Dans le cas où les variables de sorties (classes) ne sont pas connues a priori, il est possible de réaliser un traitement de l’information fournie par les données des capteurs uniquement. Cette technique, issue de l’informatique, est l’apprentissage non supervisé (souvent nommé « clustering ») qui traite des données d’entrée collectées comme des variables aléatoires et construit différents groupes pour cet ensemble de données dispersées (Ghahramani, 2004). L’algorithme doit être

capable de déterminer seul la structure des données. L’objectif de ces méthodes de partitionnement est de regrouper des données en sous-ensembles homogènes (clusters) de données similaires afin d’extraire des connaissances de ce système. Il revient ensuite à l’opérateur d’interpréter les regroupements ainsi obtenus.
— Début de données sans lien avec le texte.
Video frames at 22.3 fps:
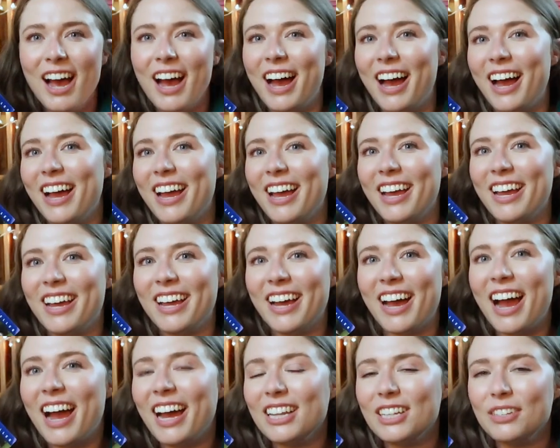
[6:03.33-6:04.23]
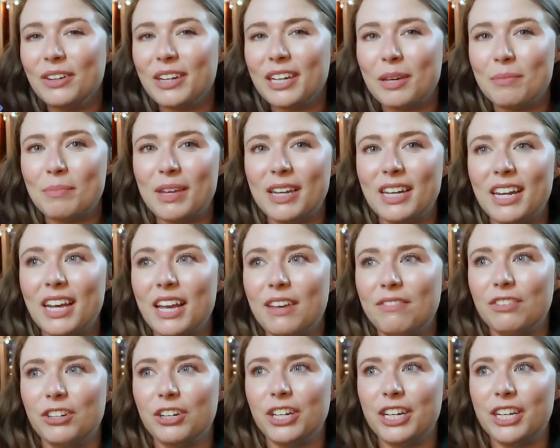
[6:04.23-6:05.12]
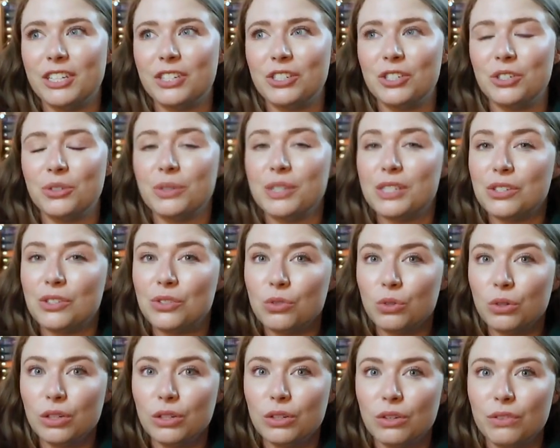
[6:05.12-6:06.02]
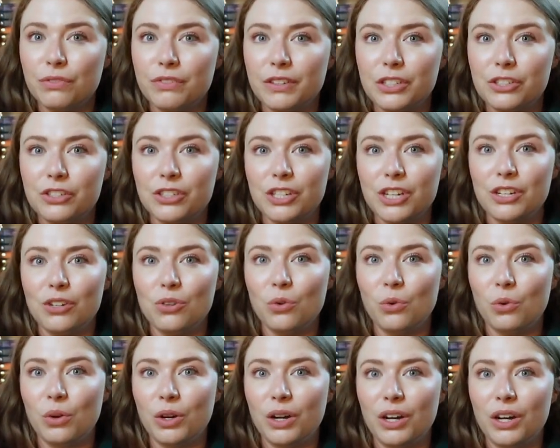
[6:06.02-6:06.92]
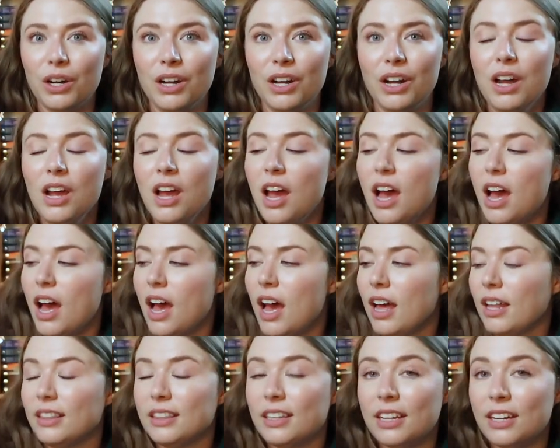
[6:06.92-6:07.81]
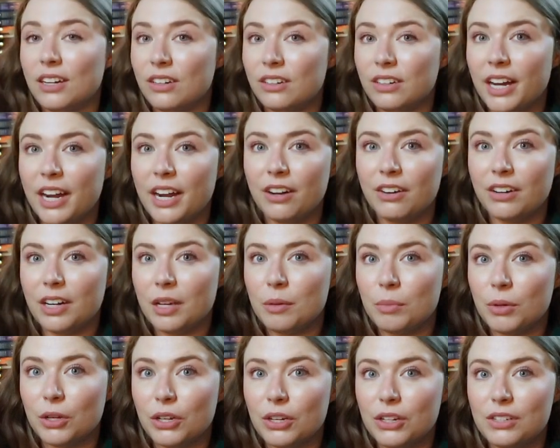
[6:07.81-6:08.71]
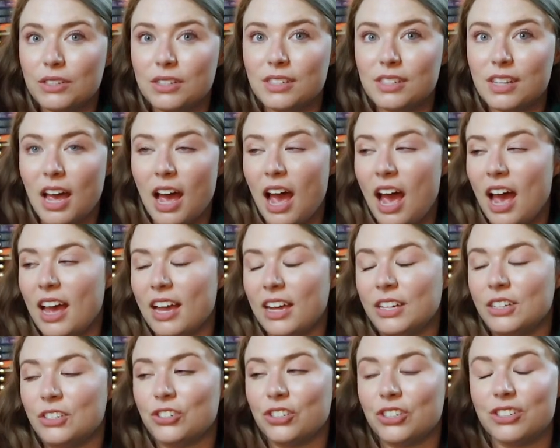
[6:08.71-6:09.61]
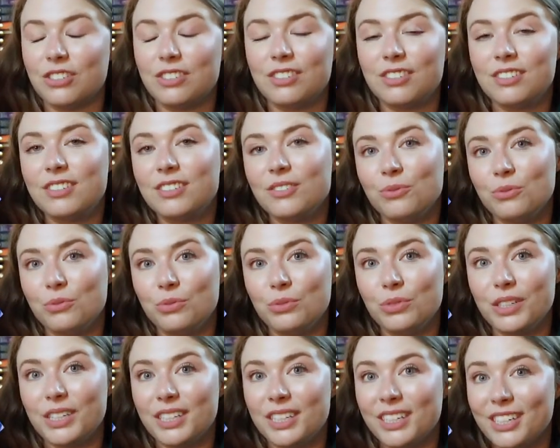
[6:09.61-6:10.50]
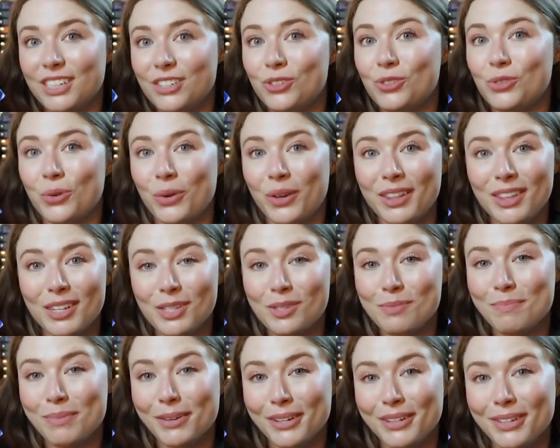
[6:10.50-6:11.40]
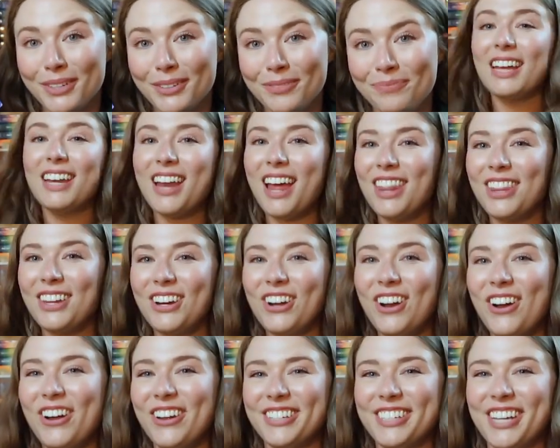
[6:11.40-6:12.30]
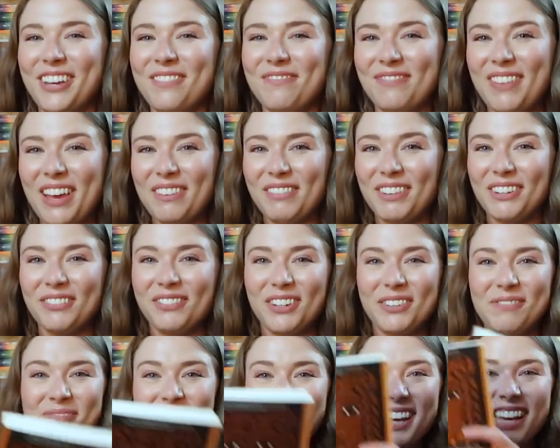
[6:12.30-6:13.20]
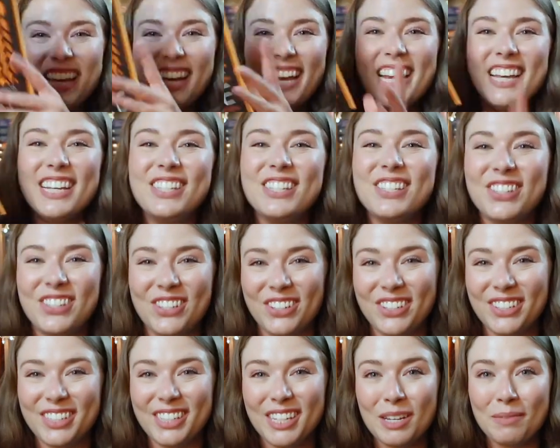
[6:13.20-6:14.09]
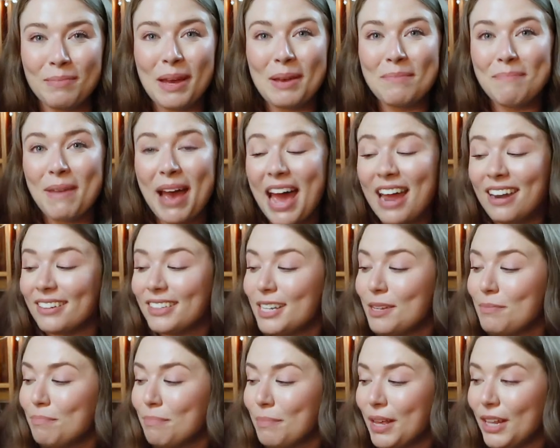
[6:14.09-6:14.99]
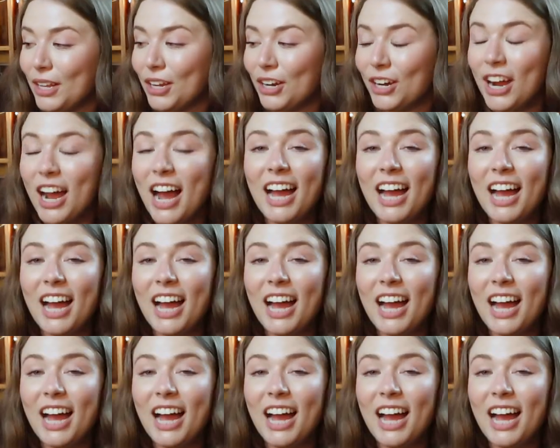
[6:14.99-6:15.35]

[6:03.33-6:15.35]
I highly recommend it if you're into historical fiction or literary books. I just really enjoyed this book. Another all-time favorite for me is Circe by Madeline Miller.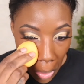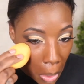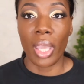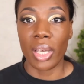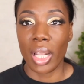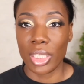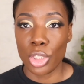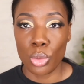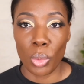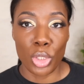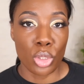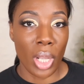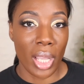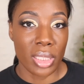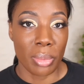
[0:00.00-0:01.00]
And I just
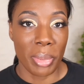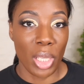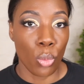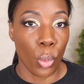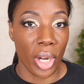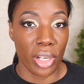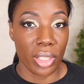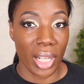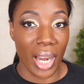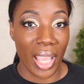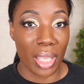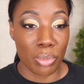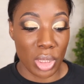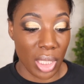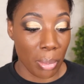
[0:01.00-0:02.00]
want you guys to be aware that I
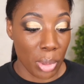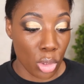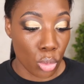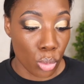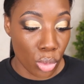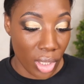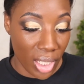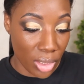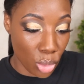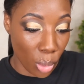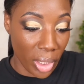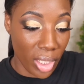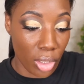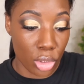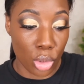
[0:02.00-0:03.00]
am skipping through things on
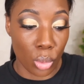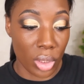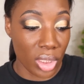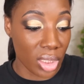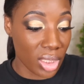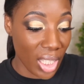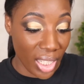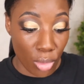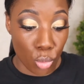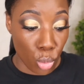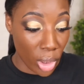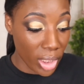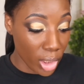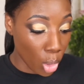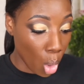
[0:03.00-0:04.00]
here, so this is taking
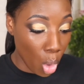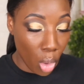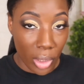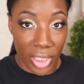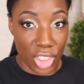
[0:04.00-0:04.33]
really long.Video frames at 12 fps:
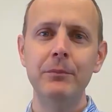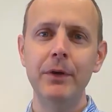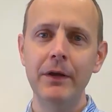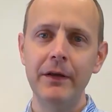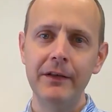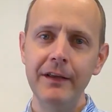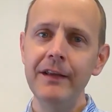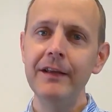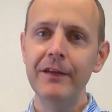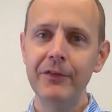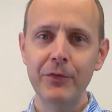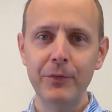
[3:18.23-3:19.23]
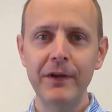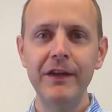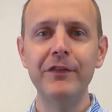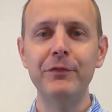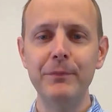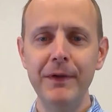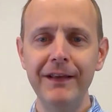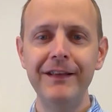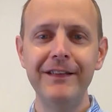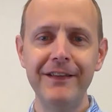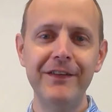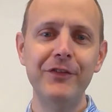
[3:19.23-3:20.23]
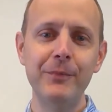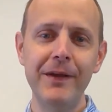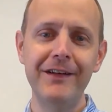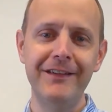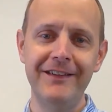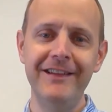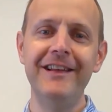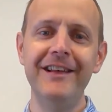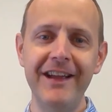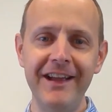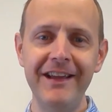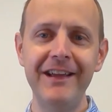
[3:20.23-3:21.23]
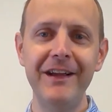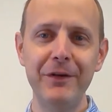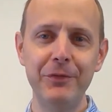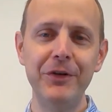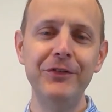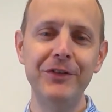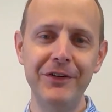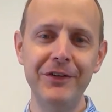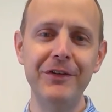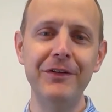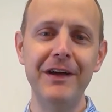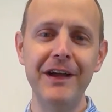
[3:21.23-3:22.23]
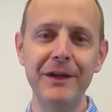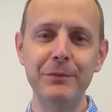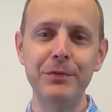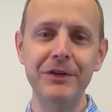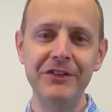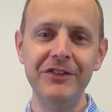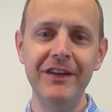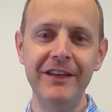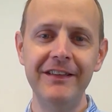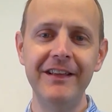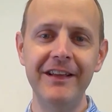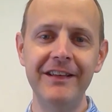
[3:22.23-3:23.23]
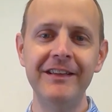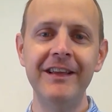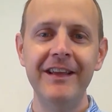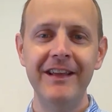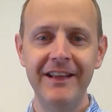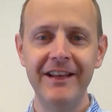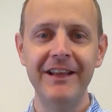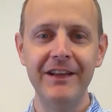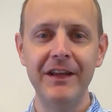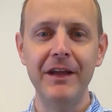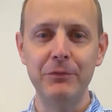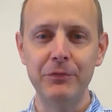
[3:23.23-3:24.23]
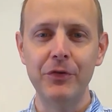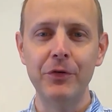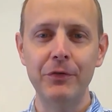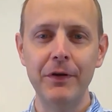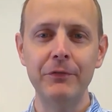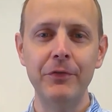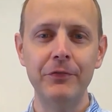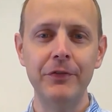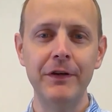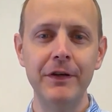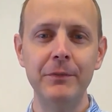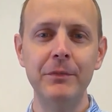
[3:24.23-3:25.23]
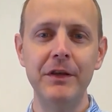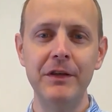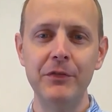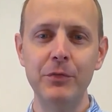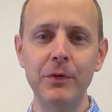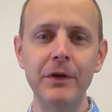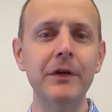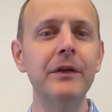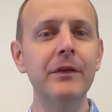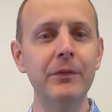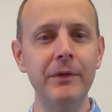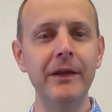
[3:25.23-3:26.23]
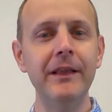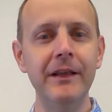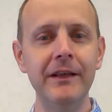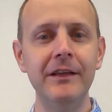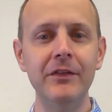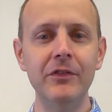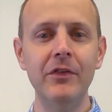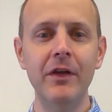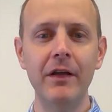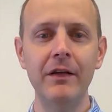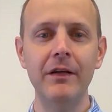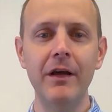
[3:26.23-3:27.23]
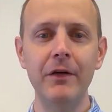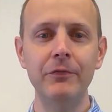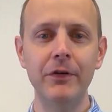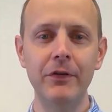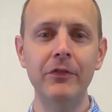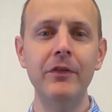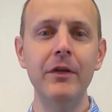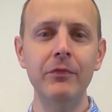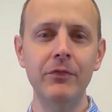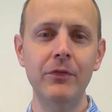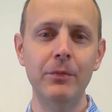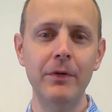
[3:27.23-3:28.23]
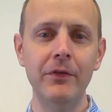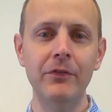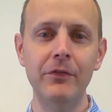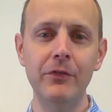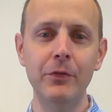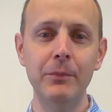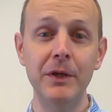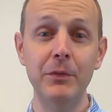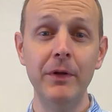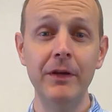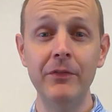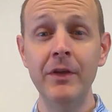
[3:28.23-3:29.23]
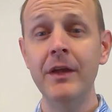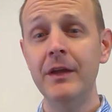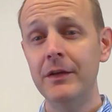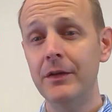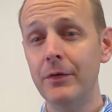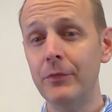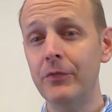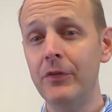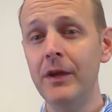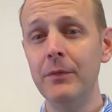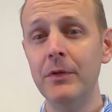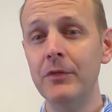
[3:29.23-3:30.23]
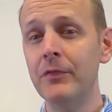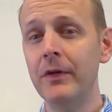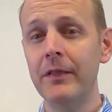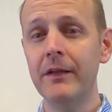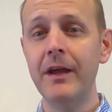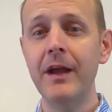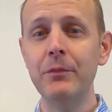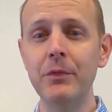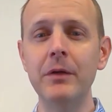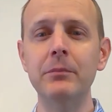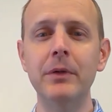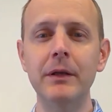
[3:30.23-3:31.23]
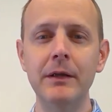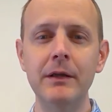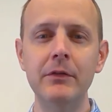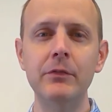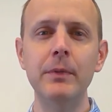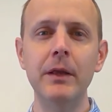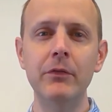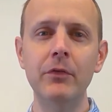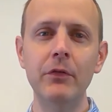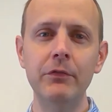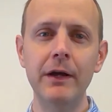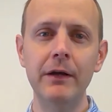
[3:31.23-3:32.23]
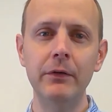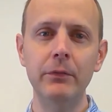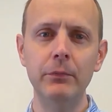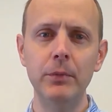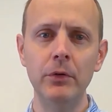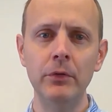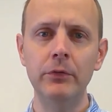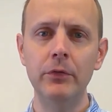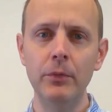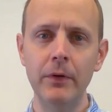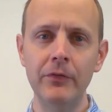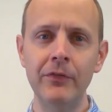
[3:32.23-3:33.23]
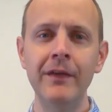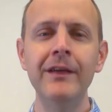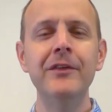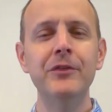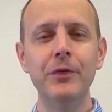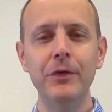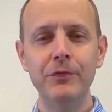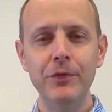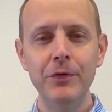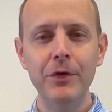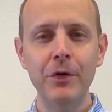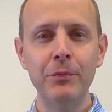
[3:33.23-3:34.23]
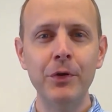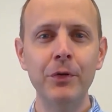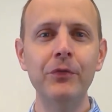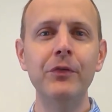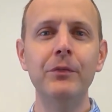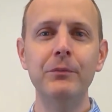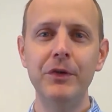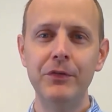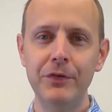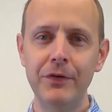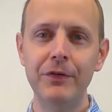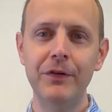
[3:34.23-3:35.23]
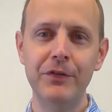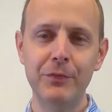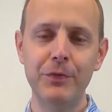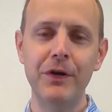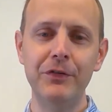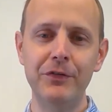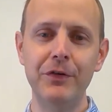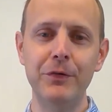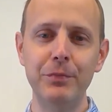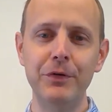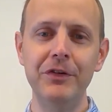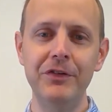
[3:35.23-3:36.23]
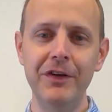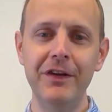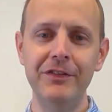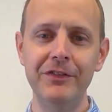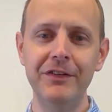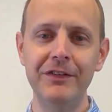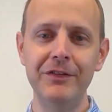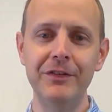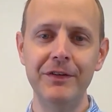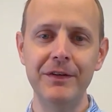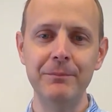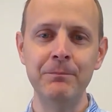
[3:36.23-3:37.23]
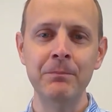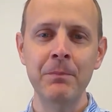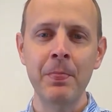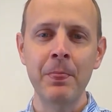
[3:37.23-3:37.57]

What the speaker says: But he has a way of making things better, and I want you to know I appreciate that. And I'm so grateful for him and his work and the way that he's offered his gifts to us in so many ways. You don't see him in front of the camera, but he has been so valuable to us. So if you know Bruce, be sure to express your appreciation to him.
Une multitude de techniques ont été adaptées de la chimiométrie et appliquées à l’analyse de données issues de réseaux de capteurs. Les méthodes de modélisation se distinguent par l’algorithme utilisé. D’un côté, les méthodes linéaires supposent que la réponse des variables est décrite dans un espace euclidien. Cette hypothèse n’est valable que dans le cas de réponses linéarisées, ce qui n’est en général pas le cas des capteurs de gaz, à moins de travailler à faible concentration dans une gamme où la réponse est linéaire. D’autre part, des techniques telles que l’apprentissage par réseaux de neurones artificiels permettent de gérer des données non linéaires, et peuvent prendre en compte le bruit et la dérive potentielle des capteurs. Les performances de ces techniques sont également supérieures aux techniques classiques de la chimiométrie. Une comparaison des performances de 7 méthodes différentes (Marco et al., 1996) pour l’analyse de faible échantillon de données (300 points) provenant de nez électroniques montre la robustesse des résultats issus des réseaux de neurones artificiels pour répondre aux problèmes de non-linéarités des capteurs. Cette méthode a permis d’obtenir de faibles erreurs de prédiction par rapport à des méthodes statistiques simples telles que l’analyse en composante principale. Scott et al., 2006 différencient les techniques d’analyse de données issues de nez électroniques entre les méthodes statistiques conventionnelles et les techniques non conventionnelles basées sur l’intelligence artificielle. Les principales techniques de reconnaissance de forme sont brièvement présentées dans les paragraphes suivants, séparées entre les méthodes non-supervisées (III.2.2) et les méthodes supervisées (III.2.3) comme décrits précédemment.